Um raio de luz
Fecha os olhos.
Mais uma vez cai na letargia que a tem acometido nos últimos meses.
A filha chama-a, mas logo desiste. A mãe poderá ter entrado em um sono mais profundo, menos fragmentado do que o habitual. Corre as cortinas: uma quase penumbra estende-se pelo quarto.
Vai espiá-la, uma hora mais tarde. Encontra-a de olhos semi-abertos, uma ponta de baba nos lábios. Com o cuidado necessário, limpa-lhe a boca. Pergunta-lhe se deseja alguma coisa. Não, a mãe recusa-se a falar. Tem falado o mínimo, nos últimos dias. A situação piora, diante da insistência. Como se estivesse em greve.
Um primo que esteve fora por muitos anos quer saber se pode vir fazer-lhe uma visita. Gostaria de rever a companheira de infância. Acede: por que não? O encontro poderá ser benéfico para ela.

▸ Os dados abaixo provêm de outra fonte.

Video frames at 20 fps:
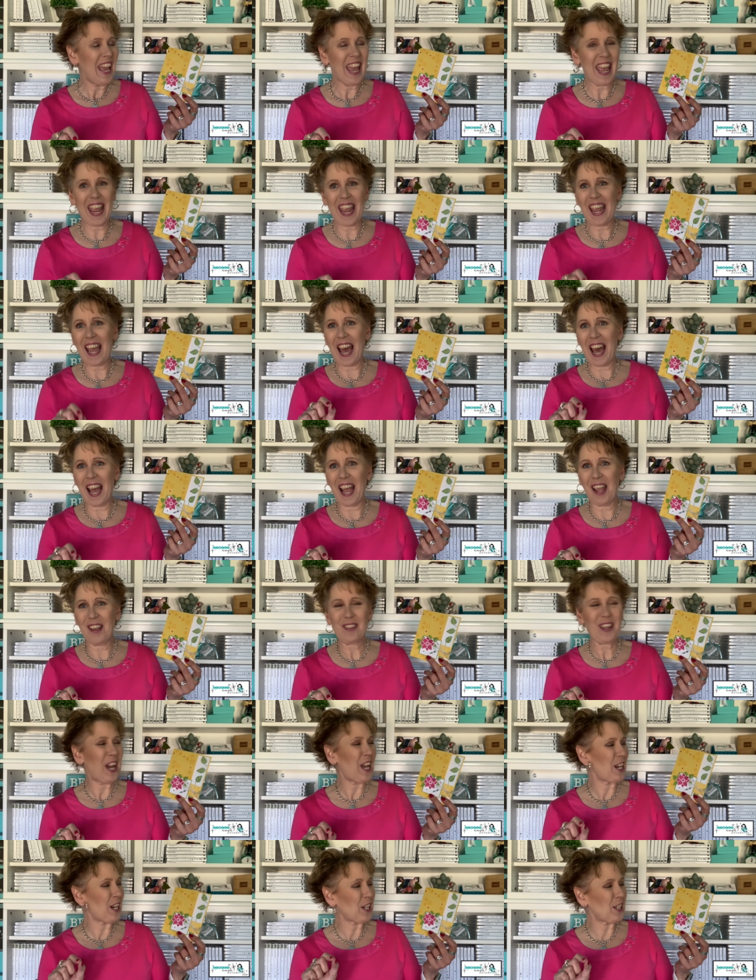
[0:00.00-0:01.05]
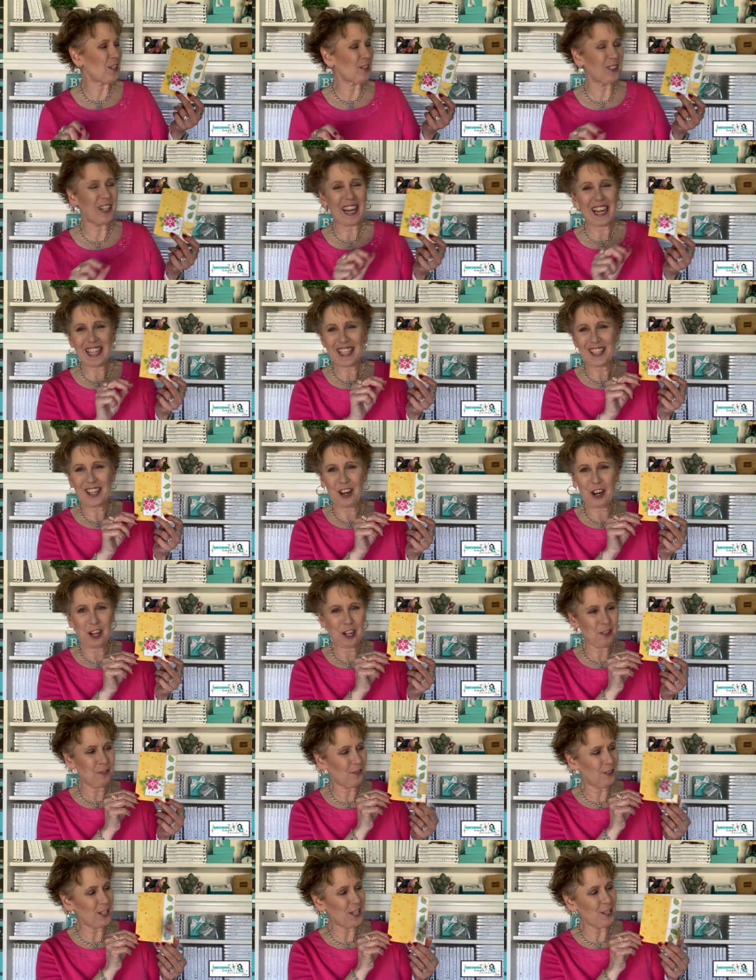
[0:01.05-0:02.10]
Hey, I have got a great
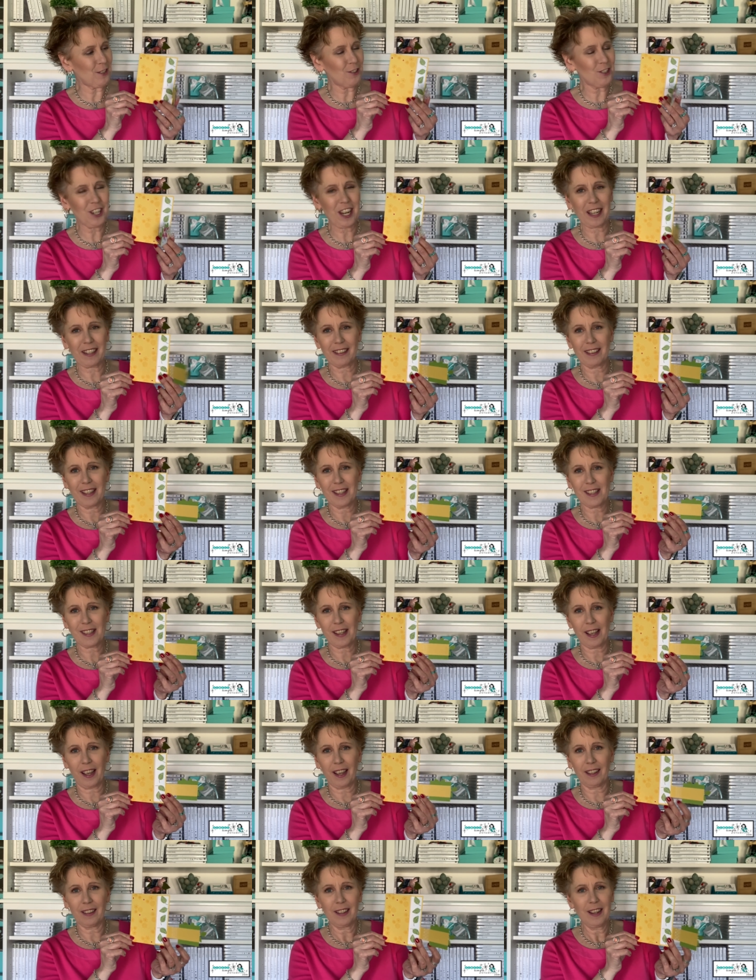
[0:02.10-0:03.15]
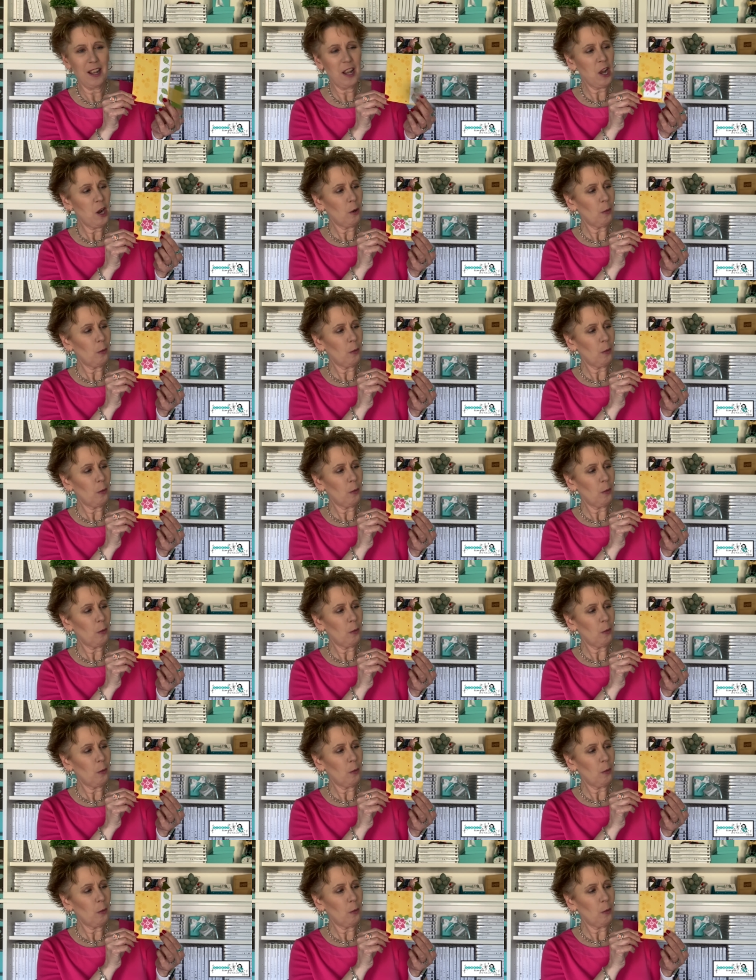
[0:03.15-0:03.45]
card for you. Check this out.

No dia em que ele aparece, embranquecido mas animado como sempre, leva-o até o quarto. Fernando acomoda-se bem perto da cama e dirige-se à doente com a sua voz vibrante. O olhar da mãe brilha, um sorriso aflora aos lábios e vai iluminando a sua fisionomia.

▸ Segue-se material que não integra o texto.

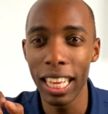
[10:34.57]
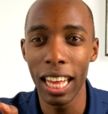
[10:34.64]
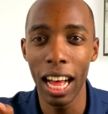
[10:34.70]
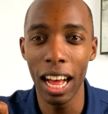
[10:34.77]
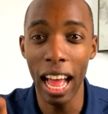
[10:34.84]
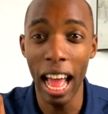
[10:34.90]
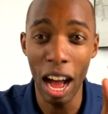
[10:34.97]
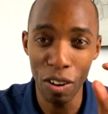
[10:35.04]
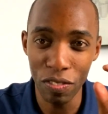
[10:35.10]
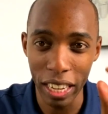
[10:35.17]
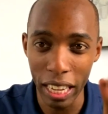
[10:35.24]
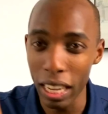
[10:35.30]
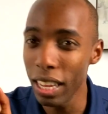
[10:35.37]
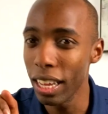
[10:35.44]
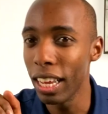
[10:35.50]
uh,
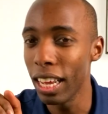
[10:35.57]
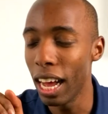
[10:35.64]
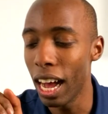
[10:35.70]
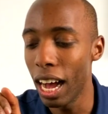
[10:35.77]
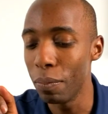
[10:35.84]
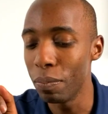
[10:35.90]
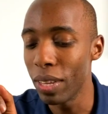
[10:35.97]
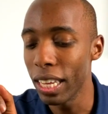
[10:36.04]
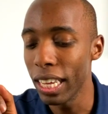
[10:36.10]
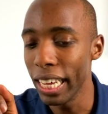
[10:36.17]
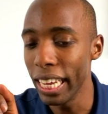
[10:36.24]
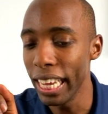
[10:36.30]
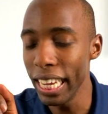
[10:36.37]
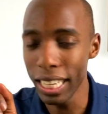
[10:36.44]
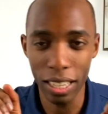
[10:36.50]
Alfie, um,
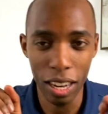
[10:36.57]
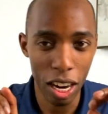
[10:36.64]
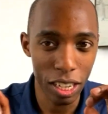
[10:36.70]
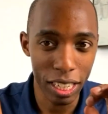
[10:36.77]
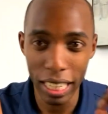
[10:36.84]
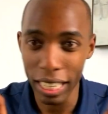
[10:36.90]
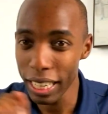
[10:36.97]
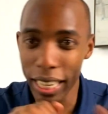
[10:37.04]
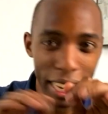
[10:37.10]
he starts, he,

- Vamos cantar aquelas nossas canções de antigamente?
O primo começa a cantarolar em italiano. E, para sua surpresa, a mãe põe-se a acompanhá-lo. No início, num fio de voz; depois, já mais segura de si, procurando relembrar as palavras certas.
Quando termina a cantoria, ambos retomam a conversa. Em italiano, língua que aprenderam quando eram crianças. Depois que ele vai embora, esforça-se por formar algumas parcas frases naquela língua. A mãe responde, com naturalidade.
No dia seguinte, ela acorda em italiano. E faz pedidos, e reclama, e interroga. A situação fica difícil: a filha decide dar um telefonema providencial ao primo. Ele vem, prestativo, e senta-se ao lado da doente. Ambos batem papo por muito tempo, expressando-se com relativa facilidade. Até que a voz da mãe vai fraquejando.
- Ela está precisando descansar. Volto amanhã.
Fernando cumpriu a promessa. Só que não conseguiu falar com a prima. Ela tinha partido no início da manhã, tranqüila, um ar de sorriso nos lábios.